Another Milestone in Hybrid Artificial Photosynthesis
6. 1. 2016 | Berkeley Lab | newscenter.lbl.gov
A team of researchers at the U.S. Department of Energy (DOE)’s Lawrence Berkeley National Laboratory (Berkeley Lab) developing a bioinorganic hybrid approach to artificial photosynthesis have achieved another milestone.
Having generated quite a buzz with their hybrid system of semiconducting nanowires and bacteria that used electrons to synthesize carbon dioxide into acetate, the team has now developed a hybrid system that produces renewable molecular hydrogen and uses it to synthesize carbon dioxide into methane, the primary constituent of natural gas.
Photosynthesis is the process by which nature harvests the energy in sunlight and uses it to synthesize carbohydrates from carbon dioxide and water. Carbohyrates are biomolecules that store the chemical energy used by living cells.
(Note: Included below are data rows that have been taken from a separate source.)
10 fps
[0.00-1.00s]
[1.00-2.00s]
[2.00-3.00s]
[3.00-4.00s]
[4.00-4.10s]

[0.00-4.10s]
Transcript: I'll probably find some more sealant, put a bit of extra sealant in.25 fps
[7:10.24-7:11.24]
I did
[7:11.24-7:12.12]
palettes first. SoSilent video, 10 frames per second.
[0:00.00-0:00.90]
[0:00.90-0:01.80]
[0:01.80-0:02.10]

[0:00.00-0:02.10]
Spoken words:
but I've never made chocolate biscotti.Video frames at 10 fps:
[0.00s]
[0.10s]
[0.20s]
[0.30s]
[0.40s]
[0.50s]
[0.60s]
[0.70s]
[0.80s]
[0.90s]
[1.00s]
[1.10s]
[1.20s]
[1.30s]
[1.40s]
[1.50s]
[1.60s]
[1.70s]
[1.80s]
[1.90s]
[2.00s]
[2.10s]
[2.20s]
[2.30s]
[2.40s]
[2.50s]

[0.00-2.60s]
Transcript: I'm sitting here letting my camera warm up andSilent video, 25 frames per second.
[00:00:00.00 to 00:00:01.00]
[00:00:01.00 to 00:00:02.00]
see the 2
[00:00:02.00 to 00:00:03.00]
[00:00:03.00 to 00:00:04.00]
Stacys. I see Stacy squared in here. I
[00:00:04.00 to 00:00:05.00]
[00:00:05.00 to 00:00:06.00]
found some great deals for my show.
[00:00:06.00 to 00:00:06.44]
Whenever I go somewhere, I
In the original hybrid artificial photosynthesis system developed by the Berkeley Lab team, an array of silicon and titanium oxide nanowires collected solar energy and delivered electrons to microbes which used them to reduce carbon dioxide into a variety of value-added chemical products. In the new system, solar energy is used to split the water molecule into molecular oxygen and hydrogen. The hydrogen is then transported to microbes that use it to reduce carbon dioxide into one specific chemical product, methane.